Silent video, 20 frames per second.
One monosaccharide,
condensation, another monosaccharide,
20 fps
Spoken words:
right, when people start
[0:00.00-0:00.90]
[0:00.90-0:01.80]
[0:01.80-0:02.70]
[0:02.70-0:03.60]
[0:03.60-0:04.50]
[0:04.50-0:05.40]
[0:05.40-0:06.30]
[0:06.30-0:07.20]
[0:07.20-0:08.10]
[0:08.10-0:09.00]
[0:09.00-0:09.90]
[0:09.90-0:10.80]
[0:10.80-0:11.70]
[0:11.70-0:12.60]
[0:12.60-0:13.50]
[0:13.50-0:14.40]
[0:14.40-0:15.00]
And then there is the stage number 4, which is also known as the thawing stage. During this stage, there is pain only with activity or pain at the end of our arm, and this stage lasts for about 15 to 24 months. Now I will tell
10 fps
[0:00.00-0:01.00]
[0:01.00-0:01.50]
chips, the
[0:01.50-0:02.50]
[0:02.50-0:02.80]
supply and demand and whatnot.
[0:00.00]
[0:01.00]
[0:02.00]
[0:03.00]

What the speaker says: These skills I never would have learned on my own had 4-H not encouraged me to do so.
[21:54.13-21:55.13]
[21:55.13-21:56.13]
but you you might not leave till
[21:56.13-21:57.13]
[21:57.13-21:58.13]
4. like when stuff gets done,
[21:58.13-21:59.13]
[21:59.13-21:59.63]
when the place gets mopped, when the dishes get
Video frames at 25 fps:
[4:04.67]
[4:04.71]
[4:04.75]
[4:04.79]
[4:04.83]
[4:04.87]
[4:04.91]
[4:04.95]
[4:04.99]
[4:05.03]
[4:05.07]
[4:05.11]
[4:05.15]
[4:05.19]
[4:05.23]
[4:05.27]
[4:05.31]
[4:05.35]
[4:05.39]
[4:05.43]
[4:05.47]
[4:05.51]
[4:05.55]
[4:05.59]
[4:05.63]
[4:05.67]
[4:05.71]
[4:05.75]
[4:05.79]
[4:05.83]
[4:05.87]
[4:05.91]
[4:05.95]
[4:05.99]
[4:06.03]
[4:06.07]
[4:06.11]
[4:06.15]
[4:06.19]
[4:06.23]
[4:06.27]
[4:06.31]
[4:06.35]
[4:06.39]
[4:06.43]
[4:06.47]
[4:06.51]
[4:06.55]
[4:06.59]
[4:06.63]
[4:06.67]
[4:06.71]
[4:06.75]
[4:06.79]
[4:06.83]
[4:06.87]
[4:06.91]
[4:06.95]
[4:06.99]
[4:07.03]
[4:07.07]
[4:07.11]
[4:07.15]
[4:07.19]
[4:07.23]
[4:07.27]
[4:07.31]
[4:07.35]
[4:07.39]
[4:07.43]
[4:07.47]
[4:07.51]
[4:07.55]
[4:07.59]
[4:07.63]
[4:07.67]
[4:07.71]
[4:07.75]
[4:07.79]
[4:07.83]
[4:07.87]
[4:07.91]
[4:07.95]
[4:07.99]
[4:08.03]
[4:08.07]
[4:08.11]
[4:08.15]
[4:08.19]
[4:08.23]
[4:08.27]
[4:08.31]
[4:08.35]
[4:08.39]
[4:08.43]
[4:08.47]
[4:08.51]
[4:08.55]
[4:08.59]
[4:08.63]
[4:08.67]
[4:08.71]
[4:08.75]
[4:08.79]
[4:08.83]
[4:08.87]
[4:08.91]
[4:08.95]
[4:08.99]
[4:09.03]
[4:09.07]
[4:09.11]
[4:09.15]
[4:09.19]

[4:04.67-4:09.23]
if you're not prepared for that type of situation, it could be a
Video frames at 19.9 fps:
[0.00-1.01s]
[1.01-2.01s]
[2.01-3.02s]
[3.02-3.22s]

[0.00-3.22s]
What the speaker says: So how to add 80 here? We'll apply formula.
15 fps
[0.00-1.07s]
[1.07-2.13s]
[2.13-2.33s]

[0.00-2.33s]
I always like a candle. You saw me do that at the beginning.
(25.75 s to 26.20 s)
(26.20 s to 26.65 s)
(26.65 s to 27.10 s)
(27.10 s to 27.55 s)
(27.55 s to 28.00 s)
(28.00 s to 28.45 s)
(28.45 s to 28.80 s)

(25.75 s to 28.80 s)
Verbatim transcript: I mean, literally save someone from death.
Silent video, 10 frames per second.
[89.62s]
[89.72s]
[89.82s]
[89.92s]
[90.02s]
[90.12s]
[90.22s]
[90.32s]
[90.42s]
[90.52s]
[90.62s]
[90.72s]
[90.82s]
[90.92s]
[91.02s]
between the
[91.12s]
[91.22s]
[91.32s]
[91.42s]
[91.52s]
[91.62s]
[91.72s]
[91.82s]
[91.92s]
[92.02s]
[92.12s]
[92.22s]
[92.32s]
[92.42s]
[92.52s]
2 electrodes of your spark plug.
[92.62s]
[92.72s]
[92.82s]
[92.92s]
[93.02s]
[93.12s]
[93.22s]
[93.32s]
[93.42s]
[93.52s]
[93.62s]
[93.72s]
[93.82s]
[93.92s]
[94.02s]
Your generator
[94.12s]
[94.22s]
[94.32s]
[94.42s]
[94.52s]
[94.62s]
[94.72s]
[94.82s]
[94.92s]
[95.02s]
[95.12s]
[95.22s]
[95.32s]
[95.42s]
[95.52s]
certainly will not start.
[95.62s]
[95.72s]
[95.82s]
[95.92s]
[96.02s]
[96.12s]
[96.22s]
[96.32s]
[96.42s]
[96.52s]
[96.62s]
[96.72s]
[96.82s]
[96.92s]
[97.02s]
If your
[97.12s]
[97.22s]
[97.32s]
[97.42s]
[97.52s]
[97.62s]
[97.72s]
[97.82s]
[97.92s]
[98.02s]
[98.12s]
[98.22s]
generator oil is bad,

┄┄┄┄┄┄┄┄┄┄

### INSTRUCTIONS FOR THE TASK
Reply with the number of lines above in which the word "speaker" appears, and with nothing else.

### YOUR SOLUTION
2